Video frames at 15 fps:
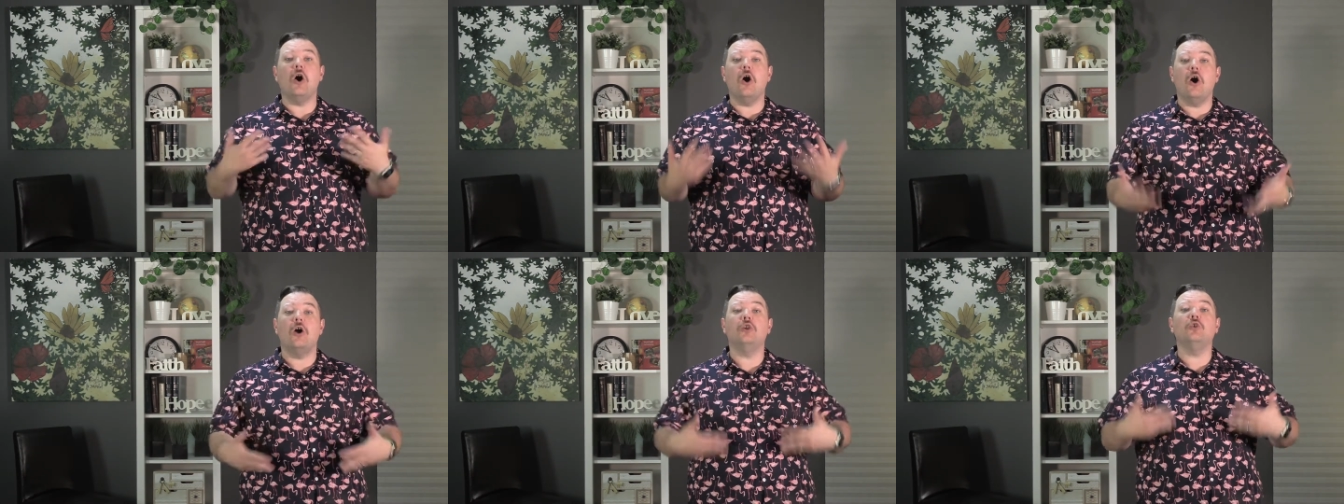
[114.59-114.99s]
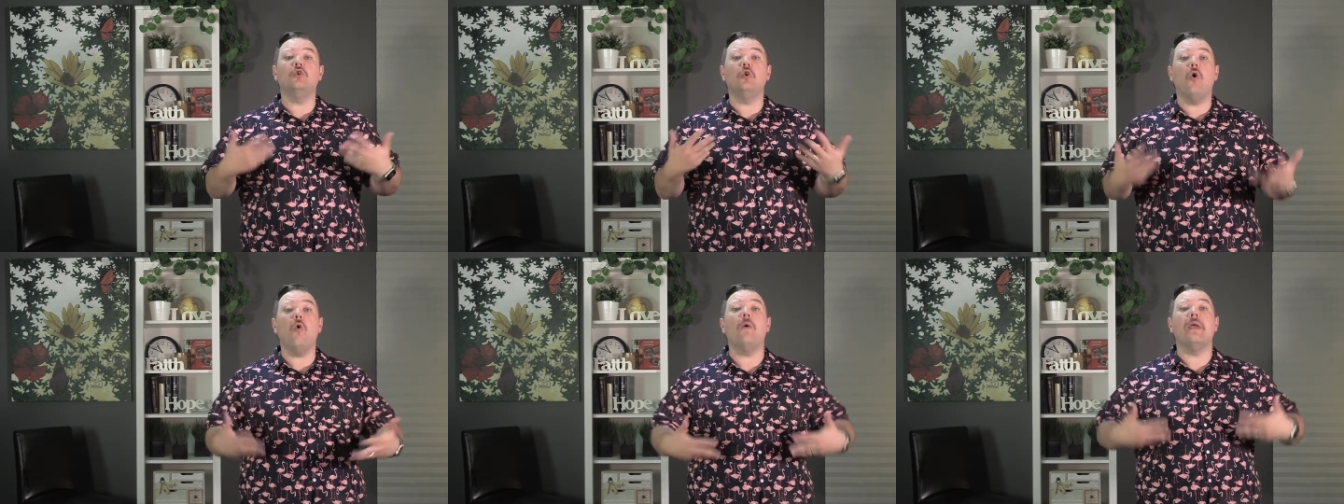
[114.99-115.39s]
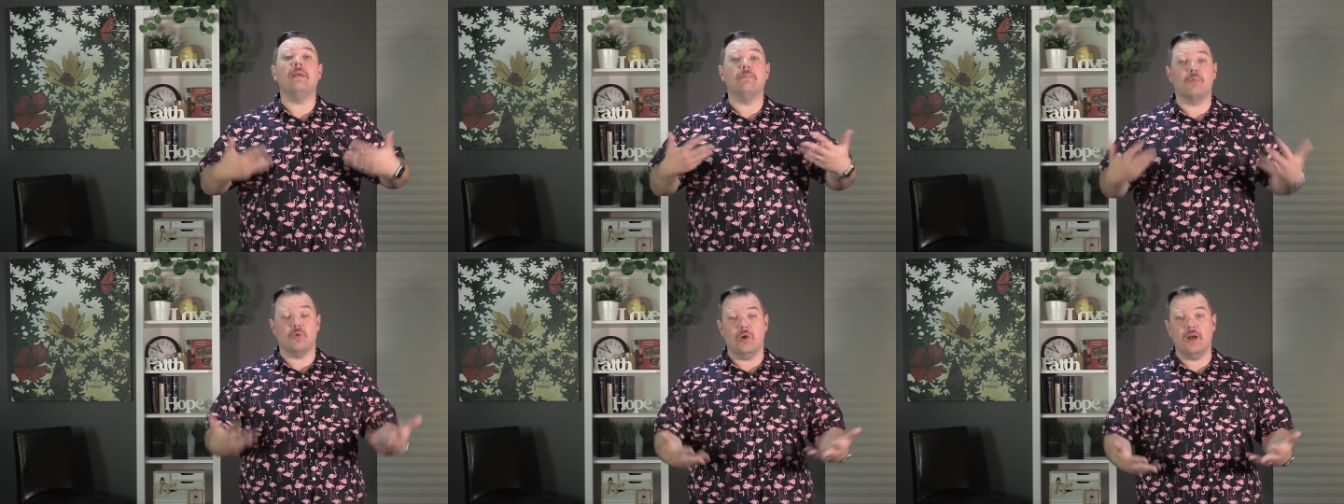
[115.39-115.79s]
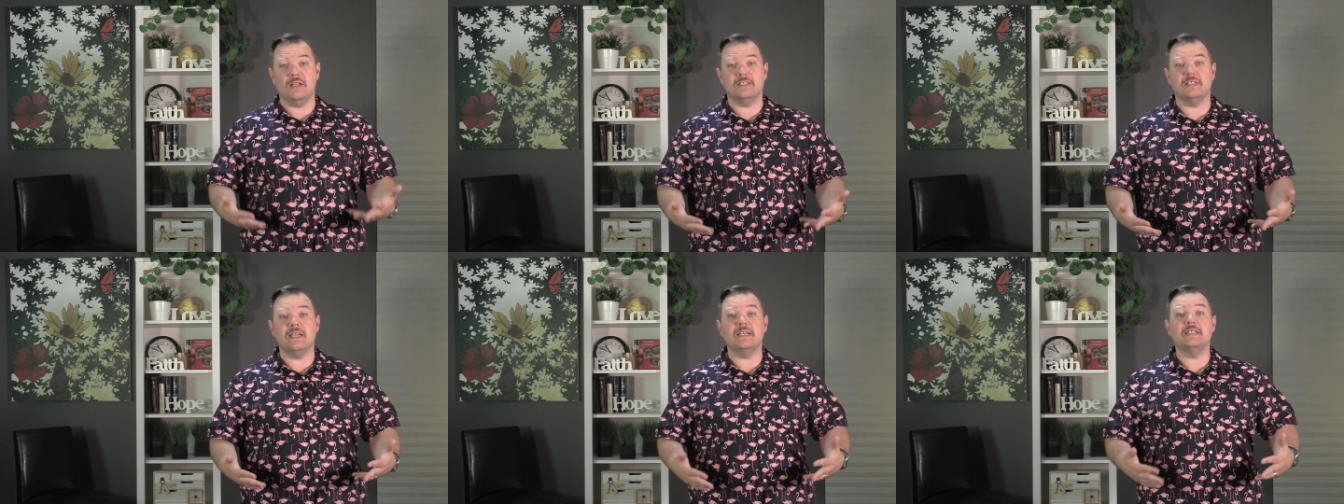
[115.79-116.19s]
ongoing
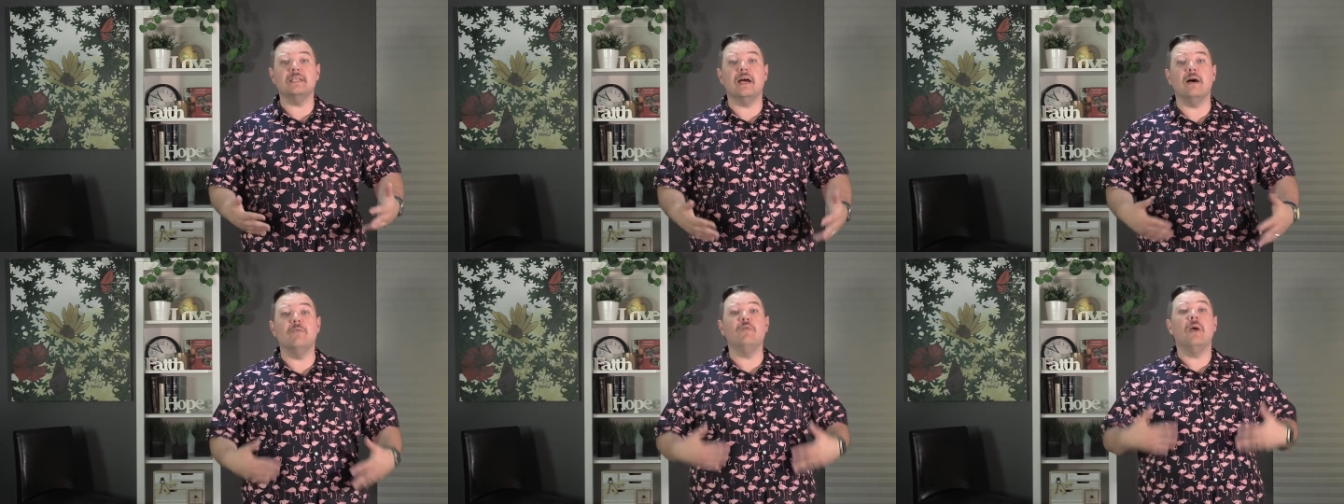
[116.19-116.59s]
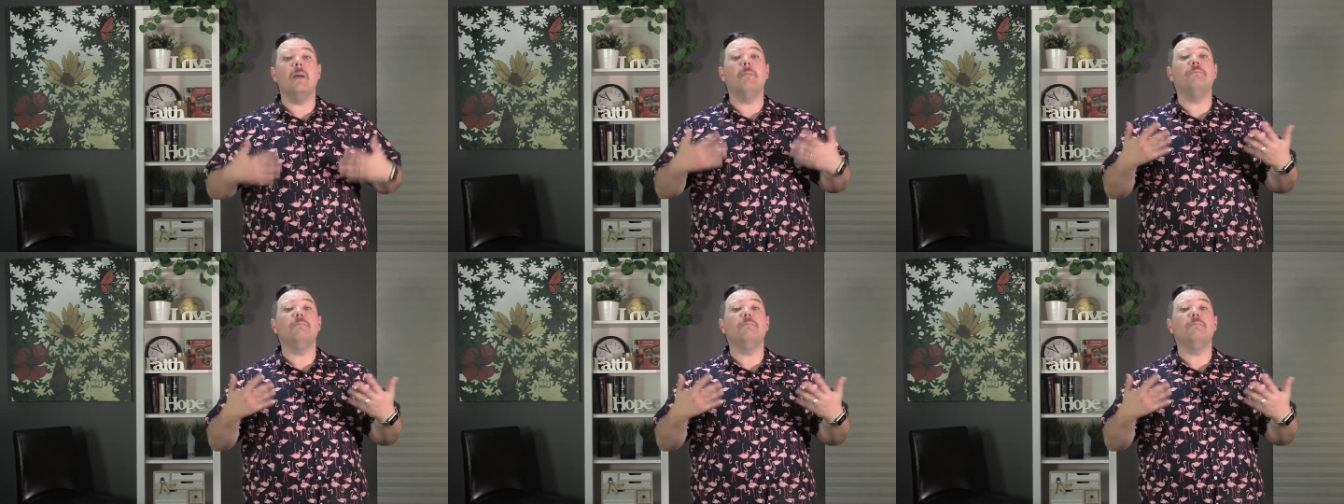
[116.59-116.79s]
process of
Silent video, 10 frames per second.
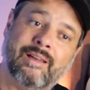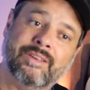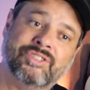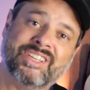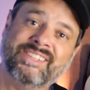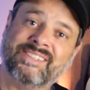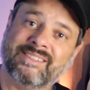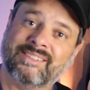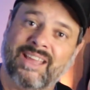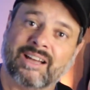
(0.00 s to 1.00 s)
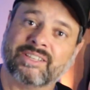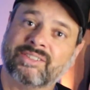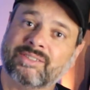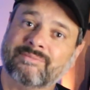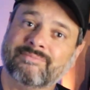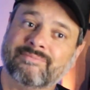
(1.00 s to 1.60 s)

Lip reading: it just sucks.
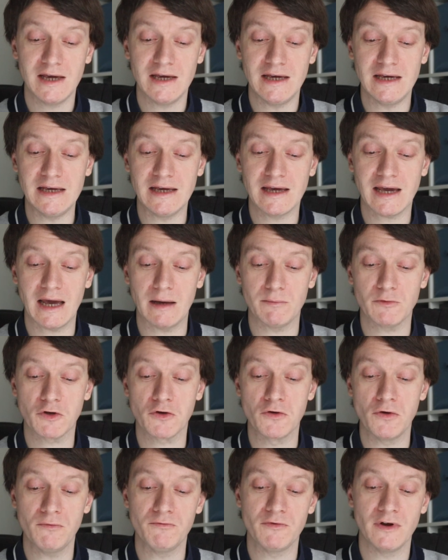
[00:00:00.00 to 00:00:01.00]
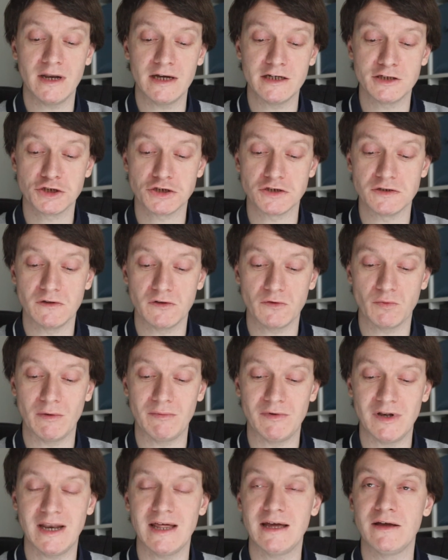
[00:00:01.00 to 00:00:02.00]
He kept good relations
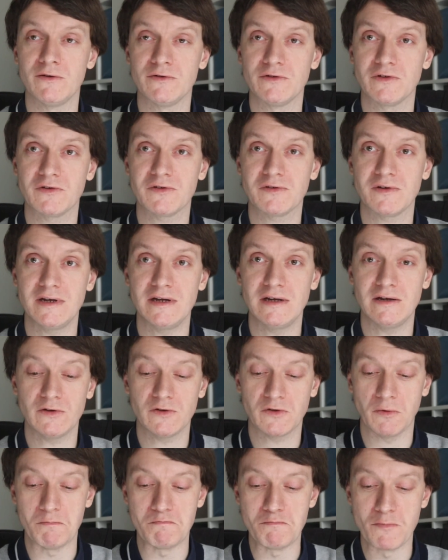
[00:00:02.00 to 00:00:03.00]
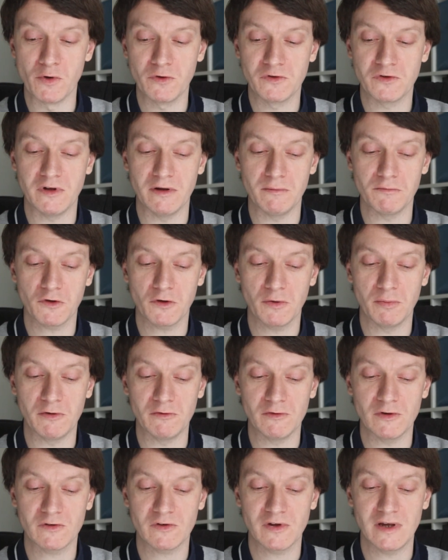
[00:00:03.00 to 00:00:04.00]
with Leonce's Muslim
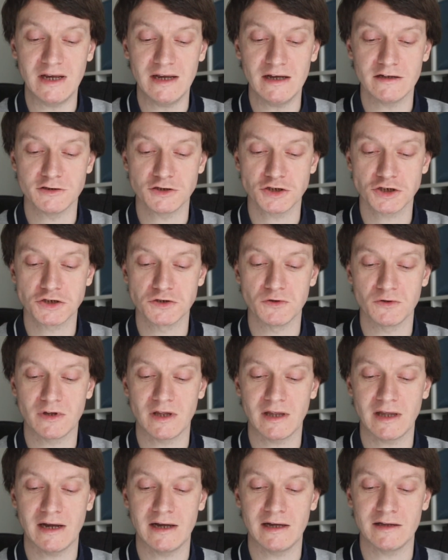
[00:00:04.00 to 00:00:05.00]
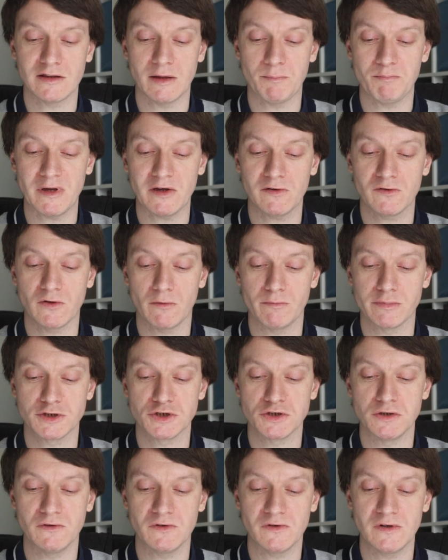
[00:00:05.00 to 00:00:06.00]
community and ensured that they had the best
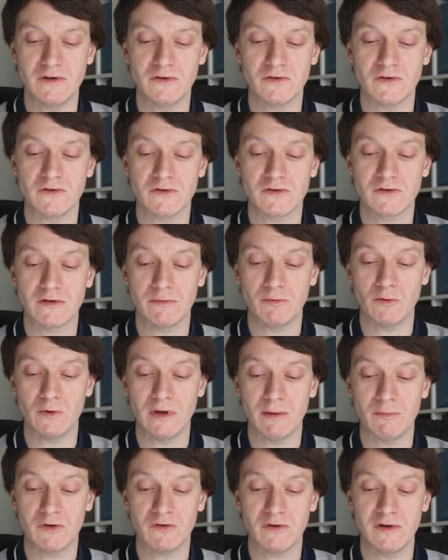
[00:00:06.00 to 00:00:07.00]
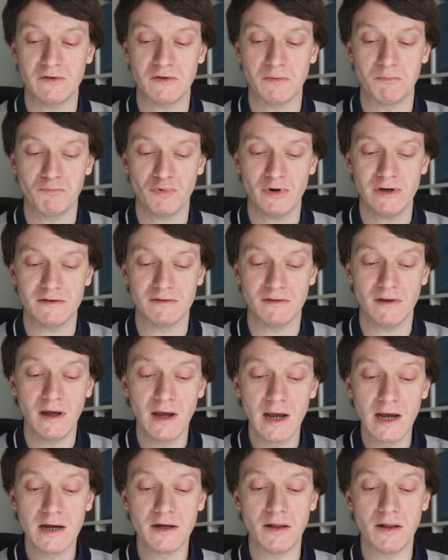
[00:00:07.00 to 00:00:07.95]
opportunities and civil liberties in Britain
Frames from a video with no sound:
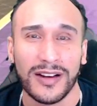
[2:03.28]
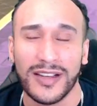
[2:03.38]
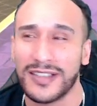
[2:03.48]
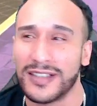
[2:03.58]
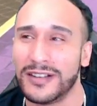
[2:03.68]

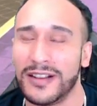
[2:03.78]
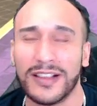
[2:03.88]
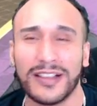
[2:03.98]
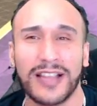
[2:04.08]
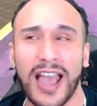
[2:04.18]
Listen,
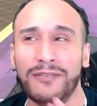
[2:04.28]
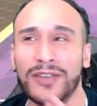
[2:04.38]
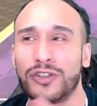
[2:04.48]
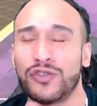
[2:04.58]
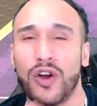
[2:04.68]

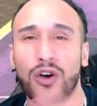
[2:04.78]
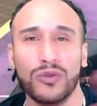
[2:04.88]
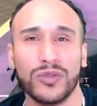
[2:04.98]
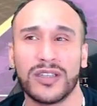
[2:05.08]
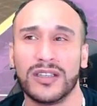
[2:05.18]
having
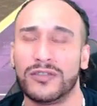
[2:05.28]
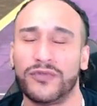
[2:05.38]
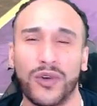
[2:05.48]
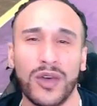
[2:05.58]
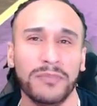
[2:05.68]
trolls,
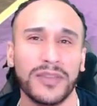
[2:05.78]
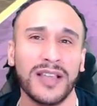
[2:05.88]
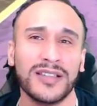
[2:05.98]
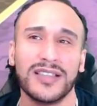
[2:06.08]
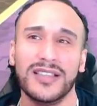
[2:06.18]
Floyd,
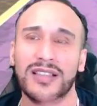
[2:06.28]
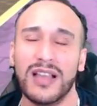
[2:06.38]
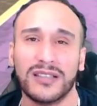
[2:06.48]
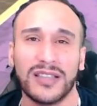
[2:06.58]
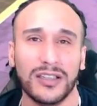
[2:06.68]
that's
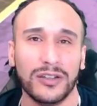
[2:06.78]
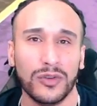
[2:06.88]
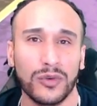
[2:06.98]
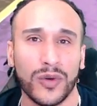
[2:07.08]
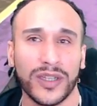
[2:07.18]
nothing
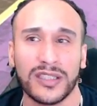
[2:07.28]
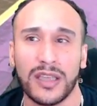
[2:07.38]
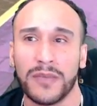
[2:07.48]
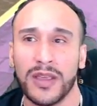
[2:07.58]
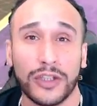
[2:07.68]
new,
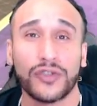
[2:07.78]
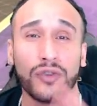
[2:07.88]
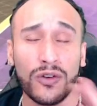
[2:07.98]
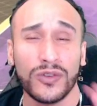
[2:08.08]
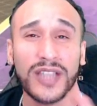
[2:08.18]
except the
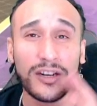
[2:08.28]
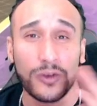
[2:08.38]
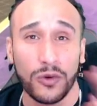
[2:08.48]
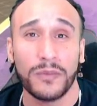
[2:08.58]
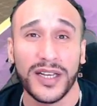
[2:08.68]
trolls that
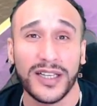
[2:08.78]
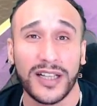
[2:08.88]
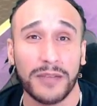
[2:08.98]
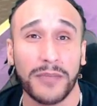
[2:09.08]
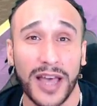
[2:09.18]
normally
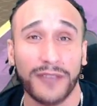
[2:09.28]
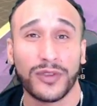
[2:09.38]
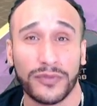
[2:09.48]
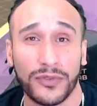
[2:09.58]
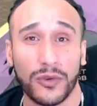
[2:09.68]
come
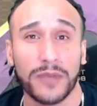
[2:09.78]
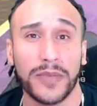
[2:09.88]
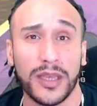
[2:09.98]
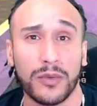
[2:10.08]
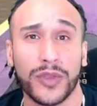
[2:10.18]
after Floyd
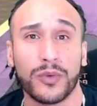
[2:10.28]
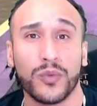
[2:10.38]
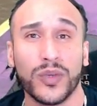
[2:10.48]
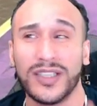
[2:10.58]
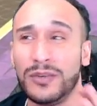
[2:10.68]

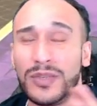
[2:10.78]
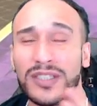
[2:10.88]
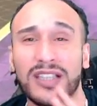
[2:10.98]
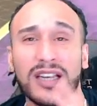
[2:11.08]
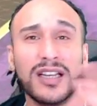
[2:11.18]
Mayweather, it was
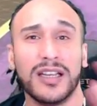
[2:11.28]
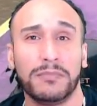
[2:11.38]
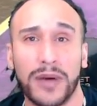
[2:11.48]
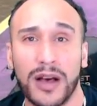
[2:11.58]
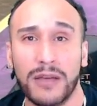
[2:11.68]
done in
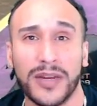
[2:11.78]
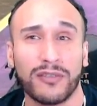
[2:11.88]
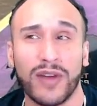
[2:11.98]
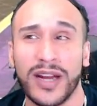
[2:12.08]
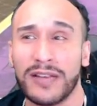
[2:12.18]

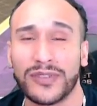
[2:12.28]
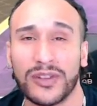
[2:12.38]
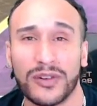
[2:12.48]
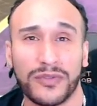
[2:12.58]
public right after a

Exercise requirements
Pictures are to be dropped; every line of the records is to be returned unchanged.

Task solution
Video frames at 15 fps:
[114.59-114.99s]
[114.99-115.39s]
[115.39-115.79s]
[115.79-116.19s]
ongoing
[116.19-116.59s]
[116.59-116.79s]
process of
Silent video, 10 frames per second.
(0.00 s to 1.00 s)
(1.00 s to 1.60 s)

Lip reading: it just sucks.
[00:00:00.00 to 00:00:01.00]
[00:00:01.00 to 00:00:02.00]
He kept good relations
[00:00:02.00 to 00:00:03.00]
[00:00:03.00 to 00:00:04.00]
with Leonce's Muslim
[00:00:04.00 to 00:00:05.00]
[00:00:05.00 to 00:00:06.00]
community and ensured that they had the best
[00:00:06.00 to 00:00:07.00]
[00:00:07.00 to 00:00:07.95]
opportunities and civil liberties in Britain
Frames from a video with no sound:
[2:03.28]
[2:03.38]
[2:03.48]
[2:03.58]
[2:03.68]

[2:03.78]
[2:03.88]
[2:03.98]
[2:04.08]
[2:04.18]
Listen,
[2:04.28]
[2:04.38]
[2:04.48]
[2:04.58]
[2:04.68]

[2:04.78]
[2:04.88]
[2:04.98]
[2:05.08]
[2:05.18]
having
[2:05.28]
[2:05.38]
[2:05.48]
[2:05.58]
[2:05.68]
trolls,
[2:05.78]
[2:05.88]
[2:05.98]
[2:06.08]
[2:06.18]
Floyd,
[2:06.28]
[2:06.38]
[2:06.48]
[2:06.58]
[2:06.68]
that's
[2:06.78]
[2:06.88]
[2:06.98]
[2:07.08]
[2:07.18]
nothing
[2:07.28]
[2:07.38]
[2:07.48]
[2:07.58]
[2:07.68]
new,
[2:07.78]
[2:07.88]
[2:07.98]
[2:08.08]
[2:08.18]
except the
[2:08.28]
[2:08.38]
[2:08.48]
[2:08.58]
[2:08.68]
trolls that
[2:08.78]
[2:08.88]
[2:08.98]
[2:09.08]
[2:09.18]
normally
[2:09.28]
[2:09.38]
[2:09.48]
[2:09.58]
[2:09.68]
come
[2:09.78]
[2:09.88]
[2:09.98]
[2:10.08]
[2:10.18]
after Floyd
[2:10.28]
[2:10.38]
[2:10.48]
[2:10.58]
[2:10.68]

[2:10.78]
[2:10.88]
[2:10.98]
[2:11.08]
[2:11.18]
Mayweather, it was
[2:11.28]
[2:11.38]
[2:11.48]
[2:11.58]
[2:11.68]
done in
[2:11.78]
[2:11.88]
[2:11.98]
[2:12.08]
[2:12.18]

[2:12.28]
[2:12.38]
[2:12.48]
[2:12.58]
public right after a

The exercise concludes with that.